Apesar da incerteza quanto às tarifas de Trump, projeção inicial para terceiro trimestre é de PIB estável, diz Silvia Matos
Guerra comercial dos EUA reacende temor de inflação importada e pressiona política monetária no Brasil e no exterior.
Silvia Matos, Coordenadora do Boletim Macro IBRE. (Foto: Divulgação)
O Boletim Macro IBRE de julho, divulgado nesta segunda-feira (21/7), aponta que, mesmo diante da tendência de desaceleração da atividade observada no segundo trimestre e do risco extra de choques negativos provocados pela guerra tarifária de Trump – com anúncio de aumento das tarifas de importação de produtos brasileiros para 50%, a vigorar a partir de 1º de agosto –, o desempenho recente da economia brasileira apresenta sinais ambíguos, contrabalanceado por um mercado de trabalho ainda robusto e uma política fiscal estimulativa, com “ausência de reformas estruturais dos gastos” e aumento da concessão de crédito subsidiado. Ao jornal Valor Econômico (acesso restrito a assinantes do jornal), Matos afirmou que a projeção inicial para o terceiro trimestre é de estabilidade, em que a inflação terá destaque no radar, tanto no Brasil quanto nos Estados Unidos.
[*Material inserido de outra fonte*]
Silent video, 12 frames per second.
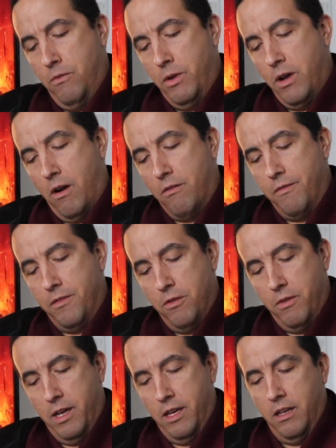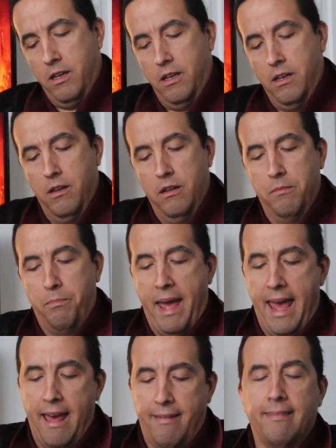We are reviewing
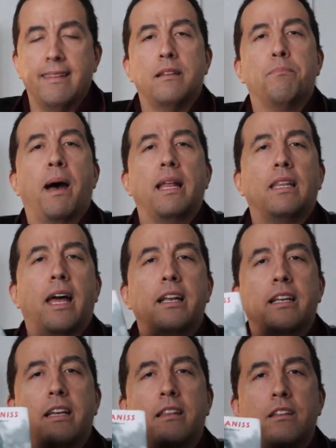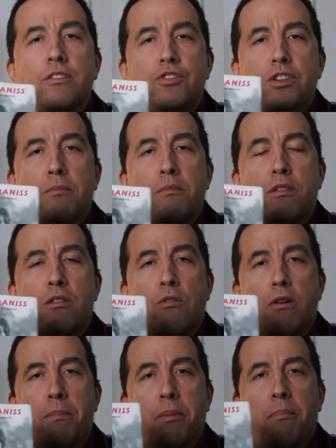Path Lit by Lightning, the Jim Thorpe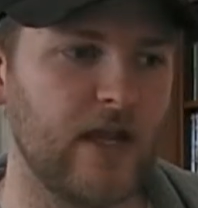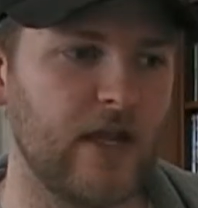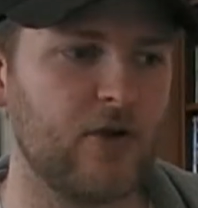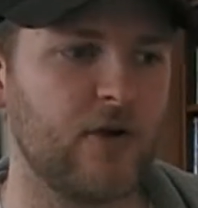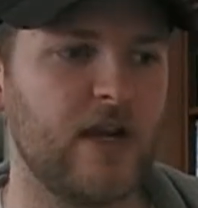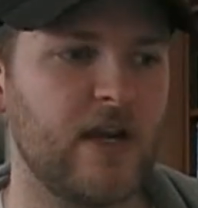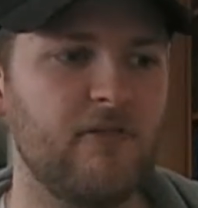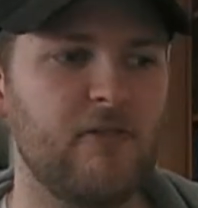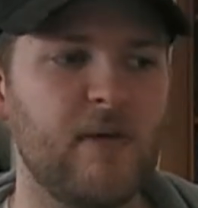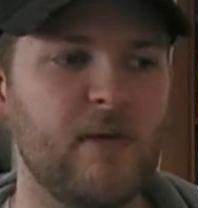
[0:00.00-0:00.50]
It
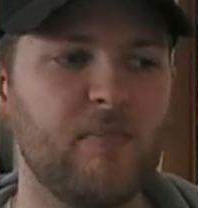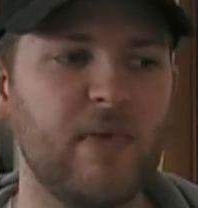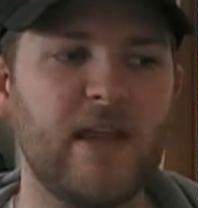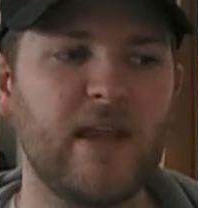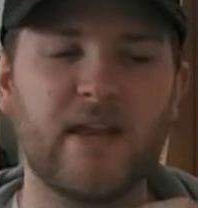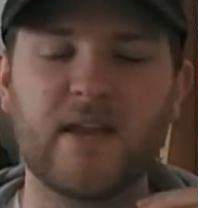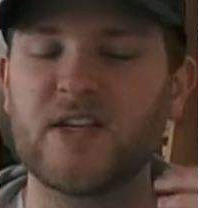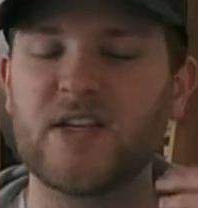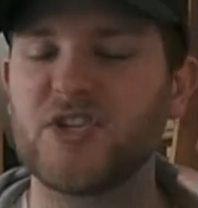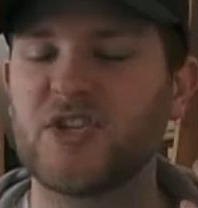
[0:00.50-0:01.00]
could even be
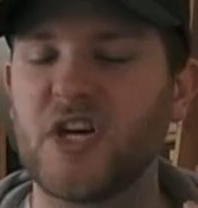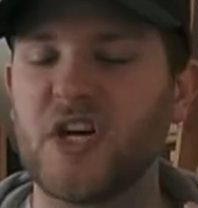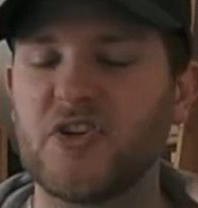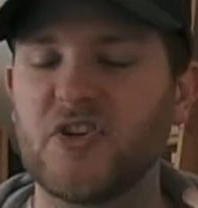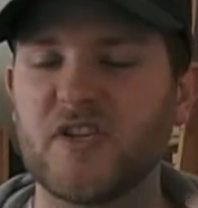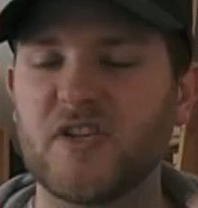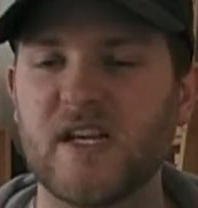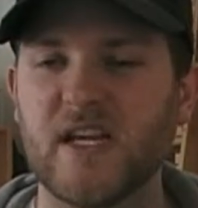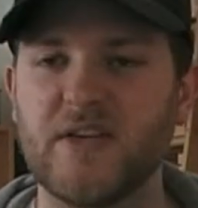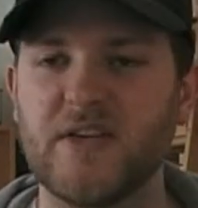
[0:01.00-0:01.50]
that the
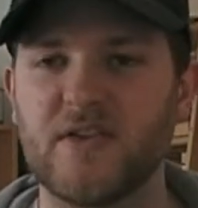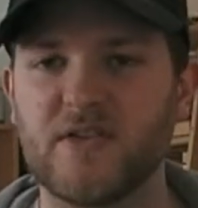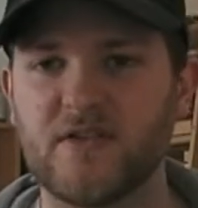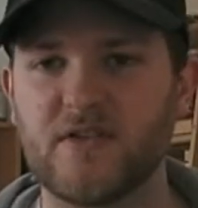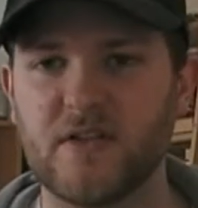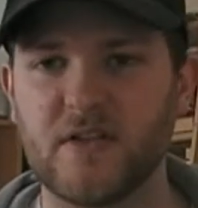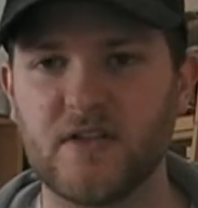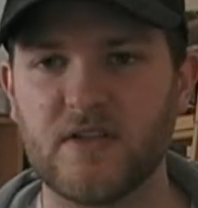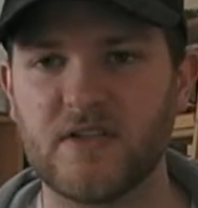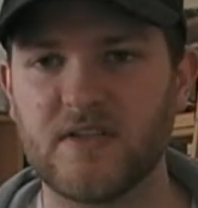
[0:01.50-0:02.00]
Shattered
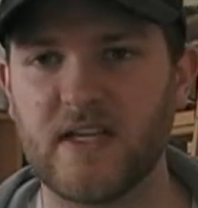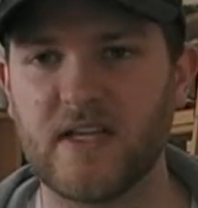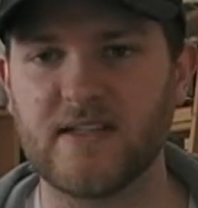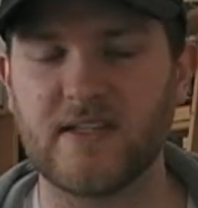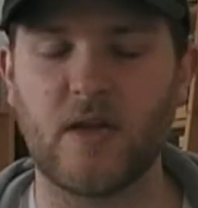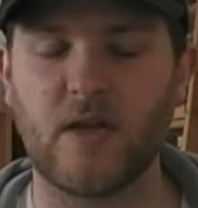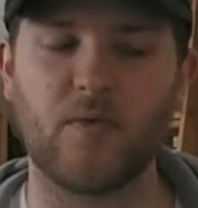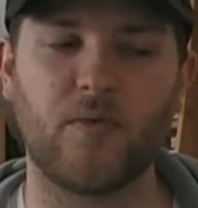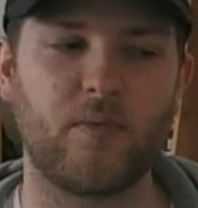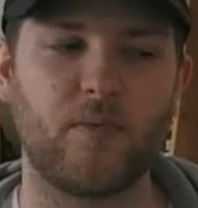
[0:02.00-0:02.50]
Legions
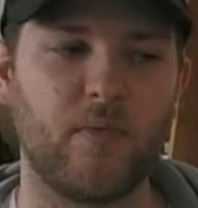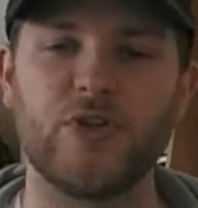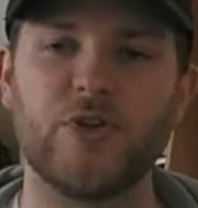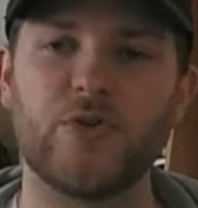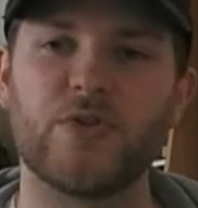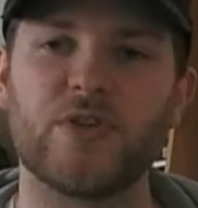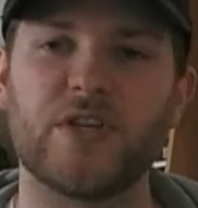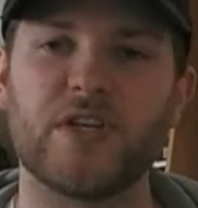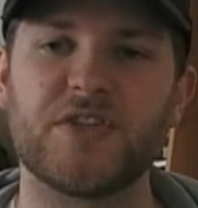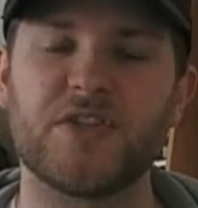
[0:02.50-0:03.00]
themselves
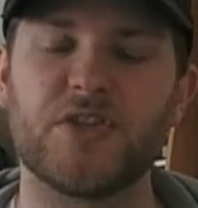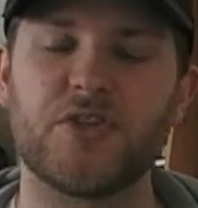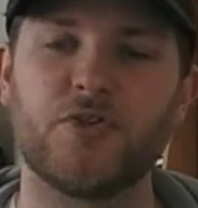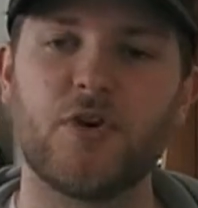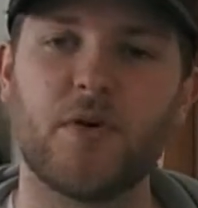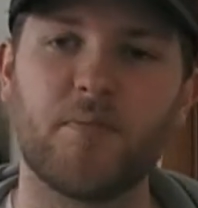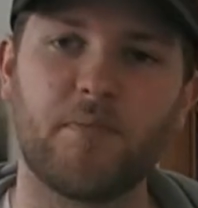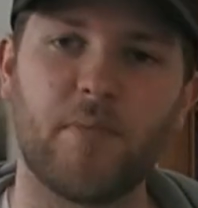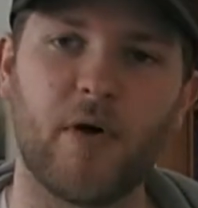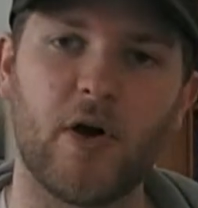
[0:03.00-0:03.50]
uses
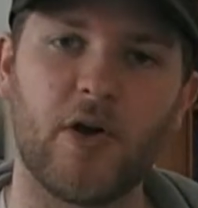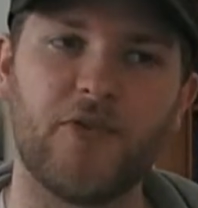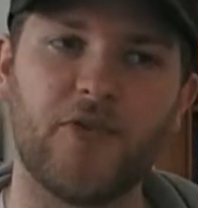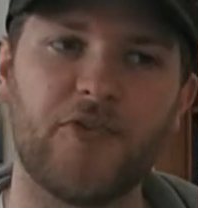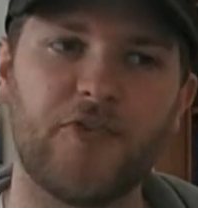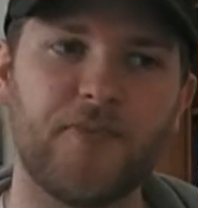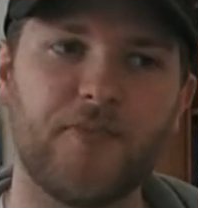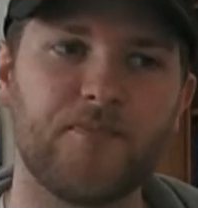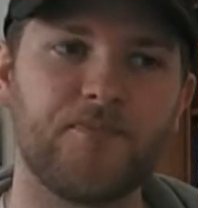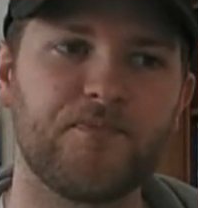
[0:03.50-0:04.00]
drop
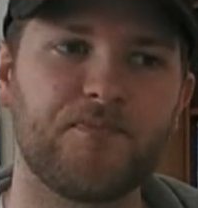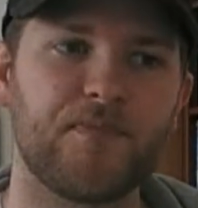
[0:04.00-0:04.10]
pods.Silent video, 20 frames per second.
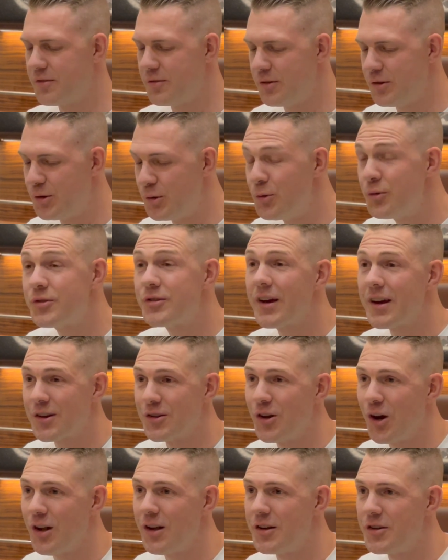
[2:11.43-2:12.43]
use
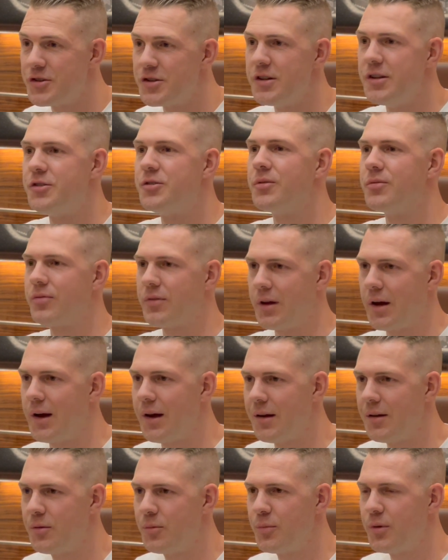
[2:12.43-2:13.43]
technology to
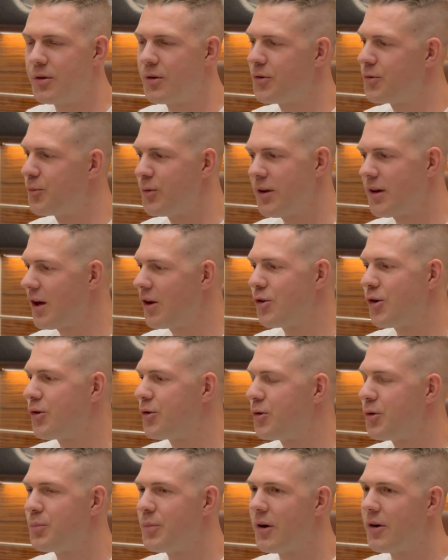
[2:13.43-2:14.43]
fly, because we cannot
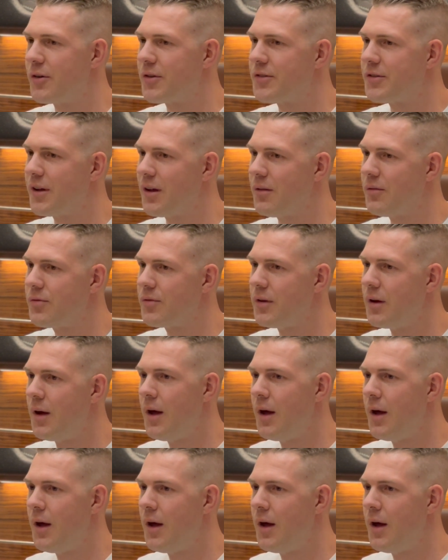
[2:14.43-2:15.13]
do it by ourselves.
No Brasil, os pesquisadores André Braz e Matheus Dias destacam que, apesar de sinais de estabilidade de preços quando observada a evolução do índice oficial em 12 meses, trata-se ainda de uma inflação disseminada – com 58% dos produtos e serviços da cesta das famílias com variações acima da meta de 3%, e 45% superando o teto de 4,5%. Além disso, destacam que o novo pacote tarifário dos EUA “reacendeu temores de desvalorização cambial e alta nos preços de comodities, como trigo e combustíveis”, persistindo o risco de uma inflação “importada”. O resultado, como destaca José Júlio Senna, é de uma mudança de ciclo de político monetária, para corte de juros, ainda longe do radar.
No caso dos Estados Unidos, além de um aumento da percepção de risco dos ativos americanos desde a aprovação do pacote fiscal de Trump, corroborando “um cenário de aumento de déficit e da dívida pública”, como destacado no Boletim, o aumento das tarifas de importação para vários países sinaliza um cenário com mais inflação. Ainda que a estratégia de Trump implique negociações e alguma redução dos níveis tarifários anunciados, a tendência é de que as tarifas fiquem em patamares mais elevados – o que, no caso das importações brasileiras, têm efeito direto e indireto. Matos destaca dados do Icomex de julho que mostram que, além de chegarem no bolso do consumidor americano – consumidor de suco de laranja, carnes e café brasileiros – a sobretaxação de Trump afeta também multinacionais dos EUA com operação no Brasil, que encaminham bens intermediários daqui para os EUA. Espera-se que esse grupo se una aos exportadores brasileiros nas negociações. “Essa pressão, se ocorrer, pode chegar no momento em que o efeito das tarifas anunciadas no começo do ano começa a aparecer na inflação americana”, disse Matos ao Valor, citando altas já identificadas em eletrodomésticos, roupas, calçados e brinquedos.
No campo doméstico, a pesquisadora do IBRE ressalta que, além do impacto que a política comercial dos EUA pode ter na atividade no Brasil e no mundo, ainda será preciso observar a possibilidade de esta suscitar uma resposta fiscal do governo para compensar setores exportadores prejudicados, o que pode tornar as perspectivas de uma correção no campo dos gastos para equilibrar as contas públicas ainda mais negativas.